When we got there, one of the ladies said, “Oh, this place is expensive.” I told her I’d picked it and I’d be paying for it. I said a friend had told me about it, and right away I wanted to bring the women. I knew they’d love it, and I just wanted them to enjoy it.
{I also feel like I’m saying this all the time recently: the person who chooses it, deals with it. If I choose the restaurant, I pay for it without any hullabaloo. The same goes for your casino bill: you choose to play, you figure out how to pay it. The list goes on, but somehow I’m still saying it.}
Anyway, we had a lovely meal. They loved the smoothies. They loved the crab & papaya salad. They loved the grilled chicken and chicken salad. It was lovely and fun.
And for the record, it was $44 for ten women to “go crazy” with smoothies and salad!
And then we hopped in the car.
“That was expensive, wasn’t it? How much was it?”
“I’m not telling.”
“I saw that this salad cost 40 baht, and this kind of smoothie was 50 baht…”
“Stop counting. Stop doing the math. I chose the restaurant, I paid for it. It’s what I wanted to do!”
{in whispers} “Some of the smoothies were 70 baht…”
“STOP COUNTING.”
Later that evening, some of the ladies were together at our nails night.
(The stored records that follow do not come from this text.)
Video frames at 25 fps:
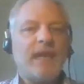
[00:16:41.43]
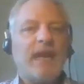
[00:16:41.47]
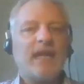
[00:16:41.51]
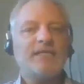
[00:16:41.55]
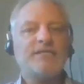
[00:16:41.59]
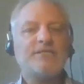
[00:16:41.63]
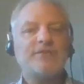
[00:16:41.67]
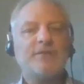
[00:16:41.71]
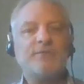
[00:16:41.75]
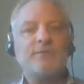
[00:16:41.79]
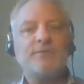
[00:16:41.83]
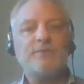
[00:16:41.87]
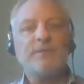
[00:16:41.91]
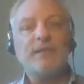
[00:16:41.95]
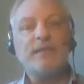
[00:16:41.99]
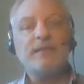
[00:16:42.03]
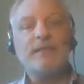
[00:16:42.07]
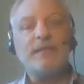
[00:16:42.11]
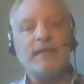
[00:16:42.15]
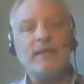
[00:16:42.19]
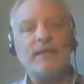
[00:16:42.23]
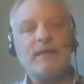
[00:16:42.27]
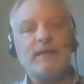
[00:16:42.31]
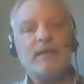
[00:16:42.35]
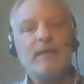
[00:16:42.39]
and so
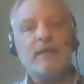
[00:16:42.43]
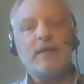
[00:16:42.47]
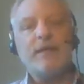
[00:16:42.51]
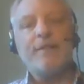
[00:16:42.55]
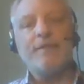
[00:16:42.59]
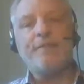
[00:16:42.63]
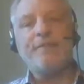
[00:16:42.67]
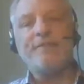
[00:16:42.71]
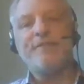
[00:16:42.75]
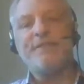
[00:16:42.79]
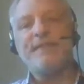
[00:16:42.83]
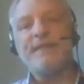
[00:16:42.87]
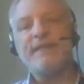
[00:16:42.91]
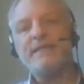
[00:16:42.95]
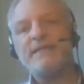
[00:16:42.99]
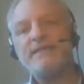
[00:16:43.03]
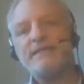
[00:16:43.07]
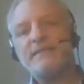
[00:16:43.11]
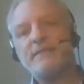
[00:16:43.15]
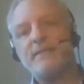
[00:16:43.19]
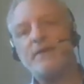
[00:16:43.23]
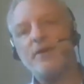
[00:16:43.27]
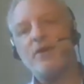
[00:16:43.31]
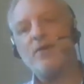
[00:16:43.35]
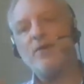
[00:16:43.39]
really
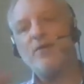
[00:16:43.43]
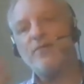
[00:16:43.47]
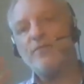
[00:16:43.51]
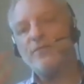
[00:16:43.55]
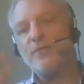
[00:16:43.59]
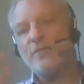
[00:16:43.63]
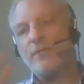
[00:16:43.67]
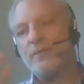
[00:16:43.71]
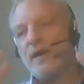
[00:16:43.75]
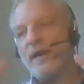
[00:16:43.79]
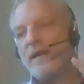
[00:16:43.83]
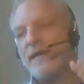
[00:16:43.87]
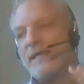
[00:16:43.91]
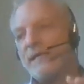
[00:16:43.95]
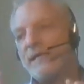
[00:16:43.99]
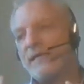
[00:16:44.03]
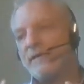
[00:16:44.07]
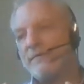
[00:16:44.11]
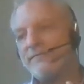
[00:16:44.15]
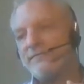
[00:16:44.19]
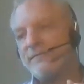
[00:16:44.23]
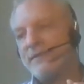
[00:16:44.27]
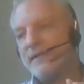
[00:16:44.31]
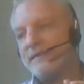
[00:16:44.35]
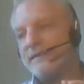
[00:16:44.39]
this overriding
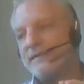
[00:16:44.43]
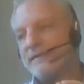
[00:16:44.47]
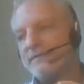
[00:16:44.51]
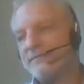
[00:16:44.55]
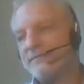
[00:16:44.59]
effect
One of the ladies said the lunch was so delicious and she loved going there. Another agreed that it was some of the best food she’d had. I told them I knew they’d love it: I had known it right when I went!
It was a good day.
And it was a good class.
I love that over twelve weeks I got to really know these women, discussing fears and challenges in their lives. We talked about their marriages and their families and their concerns in the community. We talked about their worth and how we can stick together.
I love that we hit each other with pads and sometimes accidentally hit each other for real. I love that we learned groundwork with each other: sitting on each other and tackling each other. I love that we broke down barriers, so that by the last week they weren’t apologizing every time they hit me or had to sit on me. (They still apologized some. But we made progress!)
Thankful for the organizations that made this possible and invested in our friends, told them they matter, and loved them well!